Abstract: FR-PO980
Defective ATP Synthase Mediates Renal Fibrosis and Tubular Epithelial-Mesenchymal Transition
Session Information
- Pathology and Lab Medicine: Basic
November 08, 2019 | Location: Exhibit Hall, Walter E. Washington Convention Center
Abstract Time: 10:00 AM - 12:00 PM
Category: Pathology and Lab Medicine
- 1601 Pathology and Lab Medicine: Basic
Author
- Sung, Junne-Ming, National Cheng-Kung University Hoispital, Tainan, Taiwan
Background
Reduced mitochondrial function is a feature of chronic kidney disease (CKD). However, there is limited understanding of various aspect of mitochondrial biology in the renal injury.
Methods
This study aims to explore the role of mitochondrion dysfunction on TGFβ1–induced tubular cell epithelio-mesenchyamal transition (EMT) in vitro and renal fibrosis in vivo and clinical renal biopsy samples from patients with various stage of CKD.
Results
We observed TGFβ1-induced EMT in cultured renal tubular HK2 cells, and found that TGFβ1-treated cells have a decrease of oxygen consumption and an increase in use of non-oxidative phosphorylation glycolysis pathway as their energy source (by seahorse assay) while undergoing EMT, which was accompanied by increased mitochondrial membrane potential (MMP) and lower complex V activity (The activities of complex 1-IV were normal).
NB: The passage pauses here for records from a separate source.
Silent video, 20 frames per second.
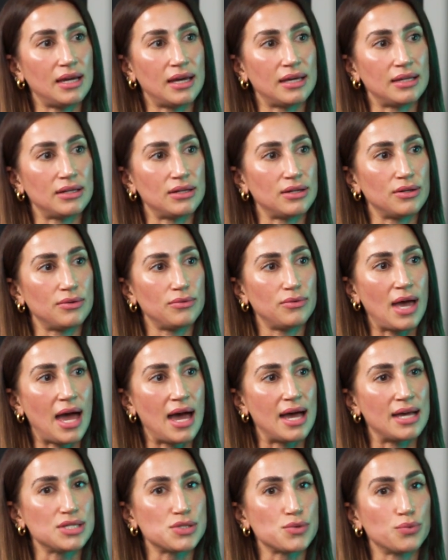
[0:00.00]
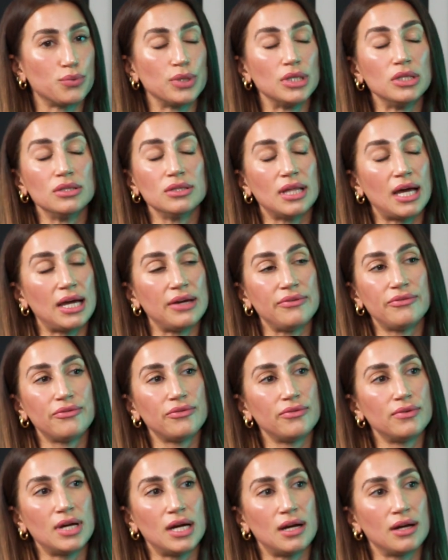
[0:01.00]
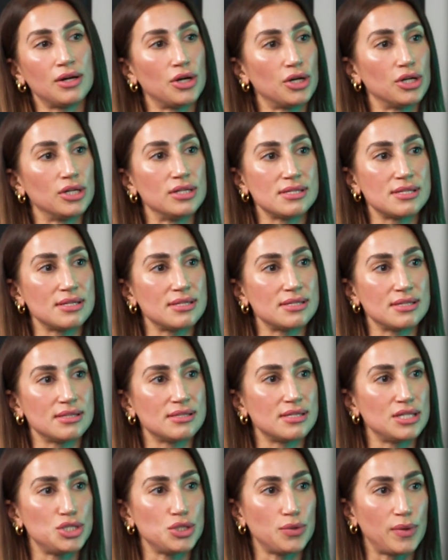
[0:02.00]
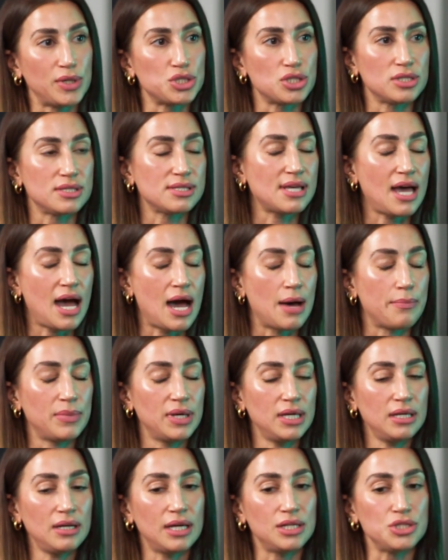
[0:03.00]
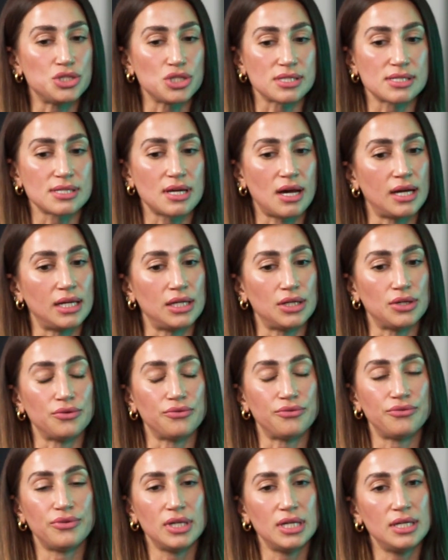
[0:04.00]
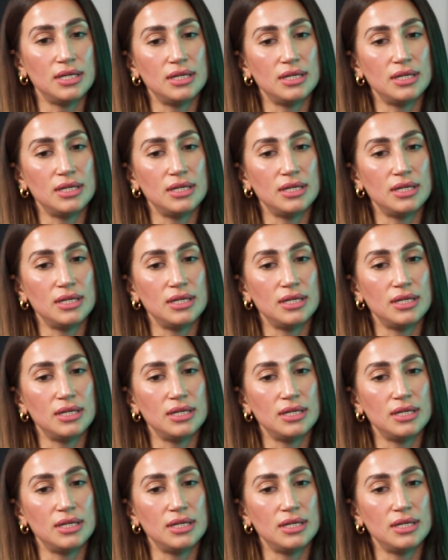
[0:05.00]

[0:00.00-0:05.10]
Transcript: and as real life occurrences and situations happen, I just kind of,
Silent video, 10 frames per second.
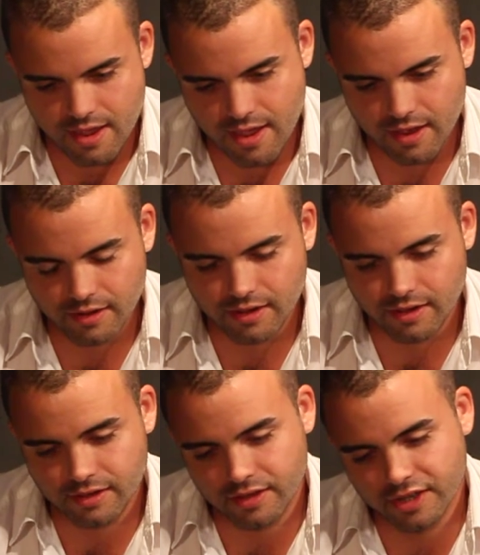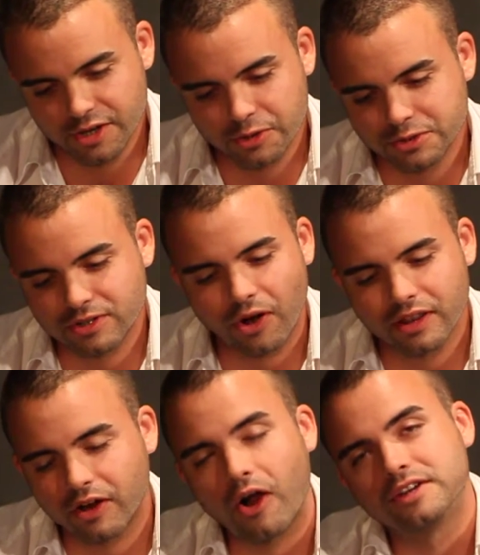and he grew
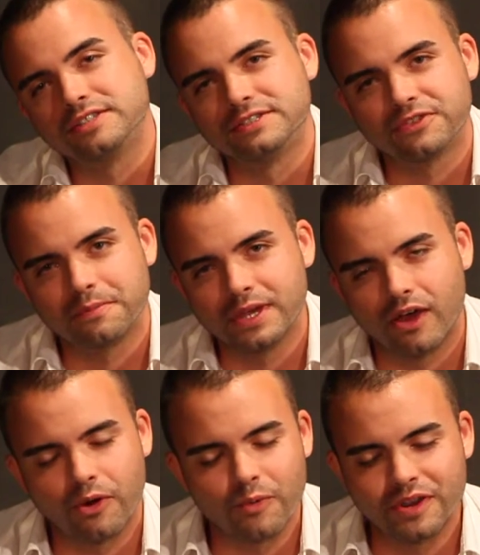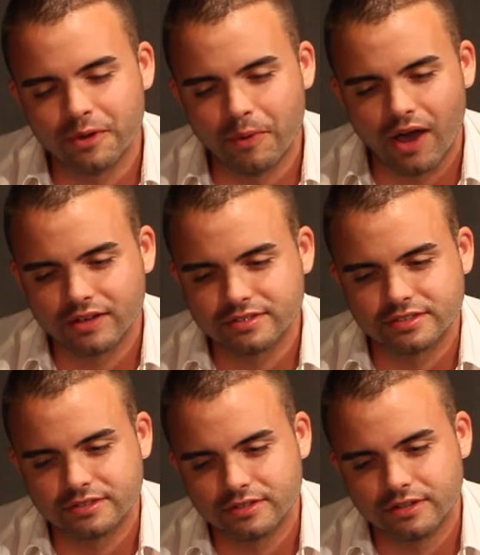scarlet Carsons for me on our window box.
Adding a mitochondrial complex V inhibitors (oligomycin) may induce EMT and further enhances TGF-β1-induced EMT. Blue native (BN)-PAGE studies showed a defective assembly of complex V (ATP synthase) in the mitochondria of EMT cells, which was possibly attributed by attenuation of its assembly factor ATPAF1. In HK2 cells, ATPAF1 knockdown caused EMT, and restoration of ATPAF1 protects renal tubule cells from TGFβ-induced mitochondrial dysfunction and EMT. Consistently, the animal model of tubulointerstitial fibrosis caused by unilateral ureteral obstruction (UUO) demonstrated attenuations in ATPAF1 level and complex V formation, accompanied by increased MMP. Overexpression of Atpaf1 in vivo attenuated mitochondrial dysfunction of tubular cells and interstitial fibrosis in UUO animal model. Thus, restoration of ATPAF1 in the kidney is protective against injury during the progression of renal fibrosis. In clinical renal biopsy samples , we performed immunostaining for ATPAF1, MMP and α-smooth muscle actin(α-SMA, a marker of fibrosis) and found that the severity of interstitial fibrosis (α-SMA staining intensity) negatively correlated with tubular ATPAF1 and positively with MMP. In addition, tubular ATPAF1 intensity also negatively correlated with MMP staining.
Conclusion
Our study underscores ATPAF1 is an important factor in maintaining mitochondrial energy capacity in tubule cells, and is vulnerability to injury and mediates the development of renal fibrosis.